During the three months ended March 31, 2022, Firstfire
converted $80,000 or principal of Firstfire Note No. 1 at a per share price of $0.03, and received 2,666,666 shares of common stock.
Firstfire Note No. 2
On August 27, 2021, the Company entered into a
Securities Purchase Agreement with Firstfire, for the sale of a secured, 12% senior secured convertible promissory note in the
principle amount of $385,000 and 330,000 stock purchase warrants. The Company received $313,700 net of a $35,000 original issue
discount and $36,300 of placement agent and legal fees, and issued a senior secured convertible promissory note (the
"Firstfire Note No. 2") in the amount of $385,000. The terms of the Firstfire Note No. 2 provide for all principal
and interest due in twelve (12) months on August 27, 2022, with $46,200 of interest (i.e., $385,000 x 12%) earned as of August 27,
2021, interest due upon default of 20% annually, a prepayment penalty of 5% of all outstanding amounts due, and if the Company
triggers and event of default which is not cured, then the total of all amounts owing will be increased by 25%, to be paid at the
discretion of Firstfire, in the form of cash or conversion into common stock. The Firstfire Note No. 2 is convertible any time after
August 27, 2021 if the underlying shares have an effective registration statement, otherwise, the right of conversion commences
after 180 days from August 31, 2021 into shares of common stock at a conversion price that is the lesser of $0.35 per share or
seventy percent (70%) of the lowest traded price of our common stock during the ten (10) trading day period prior to conversion.
Conversion of the Firstfire Note No. 2 and/or the Firstfire Warrant No. 2 is limited to Firstfire beneficially owning no more than
4.99% of the outstanding common stock of the Company.
Additionally, the Company entered into a Registration
Rights Agreement with Firstfire whereby the Company agreed to file within 90 days and have declared effective within 120 days from August
27, 2021, a registration statement to cover the shares issuable under the Firstfire Note No. 2 and Firstfire Warrant No. 2. Failure to
file within 90 days and have the registration declared effective before 120 days will result in liquidated damages of 1% of the principal
amount.
Due to the Company not filing a registration statement
to cover the shares underlying a Firstfire Note No. 2 conversion by the dates specified in the Registration Rights Agreement, the Firstfire
Note No. 2 fell into default resulting in the Firstfire Note No. 2 becoming immediately due and the Company recognizing liquidated damages
of $3,850 and $107,800 increase in the amount due.
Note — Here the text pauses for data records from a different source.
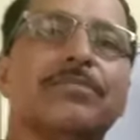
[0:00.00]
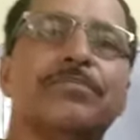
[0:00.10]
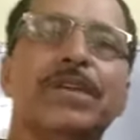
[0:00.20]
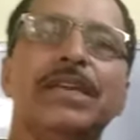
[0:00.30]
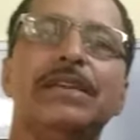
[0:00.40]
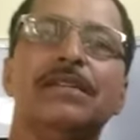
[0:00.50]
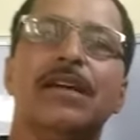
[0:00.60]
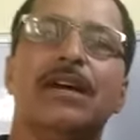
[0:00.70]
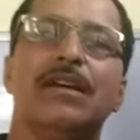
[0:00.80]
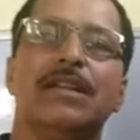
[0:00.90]

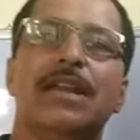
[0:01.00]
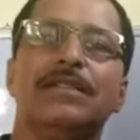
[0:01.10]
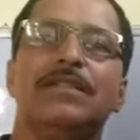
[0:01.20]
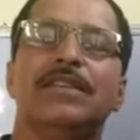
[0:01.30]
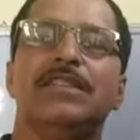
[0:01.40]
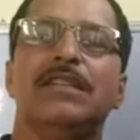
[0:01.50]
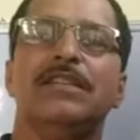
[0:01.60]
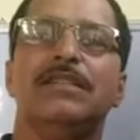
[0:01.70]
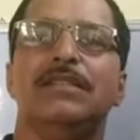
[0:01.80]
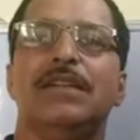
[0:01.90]
mean
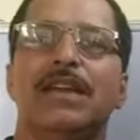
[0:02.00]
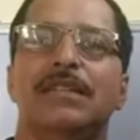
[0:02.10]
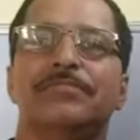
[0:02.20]
relaxation time.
As additional consideration, the Company granted Firstfire
a warrant to purchase 330,000 shares of our common stock (the "Firstfire Warrant No. 2") at an exercise price of $0.50
for a period of three (3) years. The Firstfire Warrant No. 2 contains provision for an anti-dilution adjustment and cashless exercise
rights if a registration statement covering the resale of the Firstfire Warrant No. 2 shares is not available for the resale of such Firstfire
Warrant No. 2 shares. The fair value of the Firstfire Warrant No. 2 was $0.32 per share and was calculated using the Black-Scholes option
pricing model with the following assumptions: (1) Stock price of $0.37 per share; (2) exercise price of $0.50 per share; (3) discount
rate 0.41% (4) expected life of 3 years, (5) expected volatility of 184.0%, and (6) zero expected dividends. This resulted in allocating
$82,870 to the Firstfire Warrant No. 2 and $302,130 to the Firstfire Note No. 2. Then, we calculated the debt discount attributable to
the beneficial conversion feature which amounted to $248,111. As a result of the original issue discount, fees, warrant and beneficial
conversion feature of the Firstfire Note No. 2, the Company recorded a debt discount of $385,000.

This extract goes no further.